● **Requirement**: Copy the following data exactly and drop the pictures.

● **Source data**:
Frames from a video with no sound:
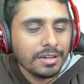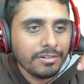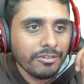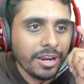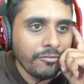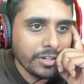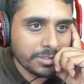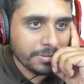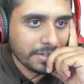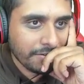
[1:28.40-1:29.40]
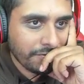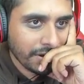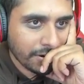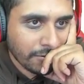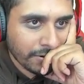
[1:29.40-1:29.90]
Right, Richmond I
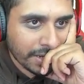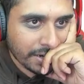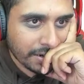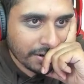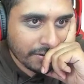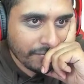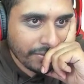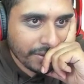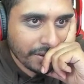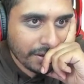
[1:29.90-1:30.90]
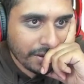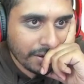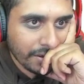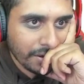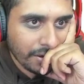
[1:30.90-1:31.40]
think will win
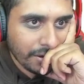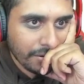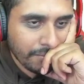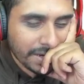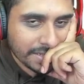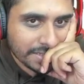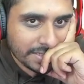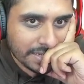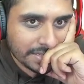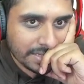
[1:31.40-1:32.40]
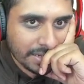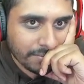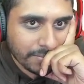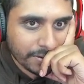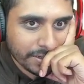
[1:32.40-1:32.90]
by
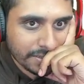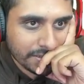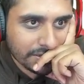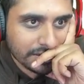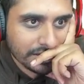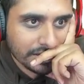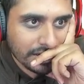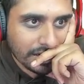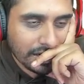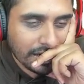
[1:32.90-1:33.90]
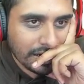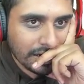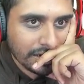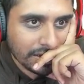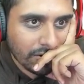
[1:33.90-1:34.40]
16 points.
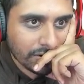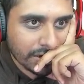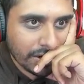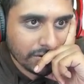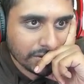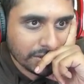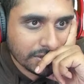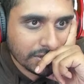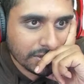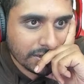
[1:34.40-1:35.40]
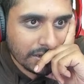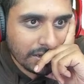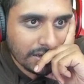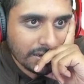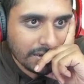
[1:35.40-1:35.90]
Gold Coast,
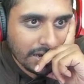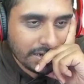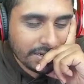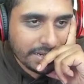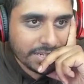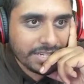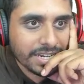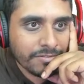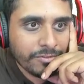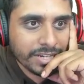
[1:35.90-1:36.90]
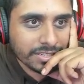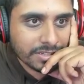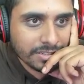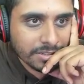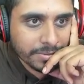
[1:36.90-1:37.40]
I did that to take a
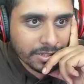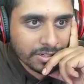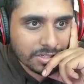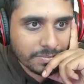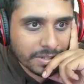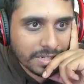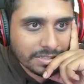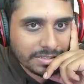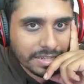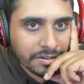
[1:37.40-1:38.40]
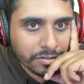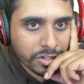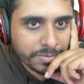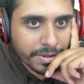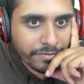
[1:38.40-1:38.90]
risk, to be honest, but let's just say Gold
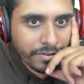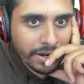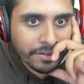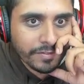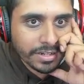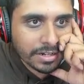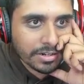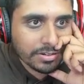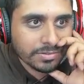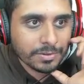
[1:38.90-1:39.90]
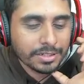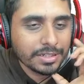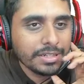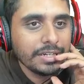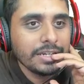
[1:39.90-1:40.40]
Coast by 5 in a close one.
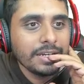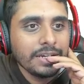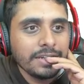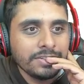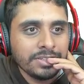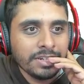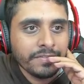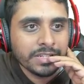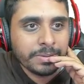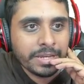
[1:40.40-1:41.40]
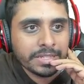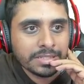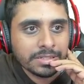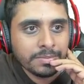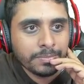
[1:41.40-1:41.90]
GWS beat
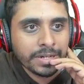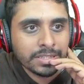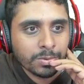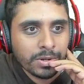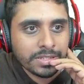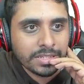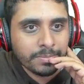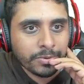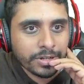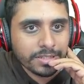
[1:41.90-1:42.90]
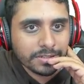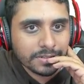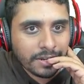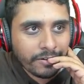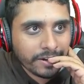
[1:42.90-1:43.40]
Essendon by 20
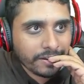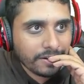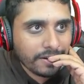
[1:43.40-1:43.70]
points, I reckon.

● **Response**:
Frames from a video with no sound:
[1:28.40-1:29.40]
[1:29.40-1:29.90]
Right, Richmond I
[1:29.90-1:30.90]
[1:30.90-1:31.40]
think will win
[1:31.40-1:32.40]
[1:32.40-1:32.90]
by
[1:32.90-1:33.90]
[1:33.90-1:34.40]
16 points.
[1:34.40-1:35.40]
[1:35.40-1:35.90]
Gold Coast,
[1:35.90-1:36.90]
[1:36.90-1:37.40]
I did that to take a
[1:37.40-1:38.40]
[1:38.40-1:38.90]
risk, to be honest, but let's just say Gold
[1:38.90-1:39.90]
[1:39.90-1:40.40]
Coast by 5 in a close one.
[1:40.40-1:41.40]
[1:41.40-1:41.90]
GWS beat
[1:41.90-1:42.90]
[1:42.90-1:43.40]
Essendon by 20
[1:43.40-1:43.70]
points, I reckon.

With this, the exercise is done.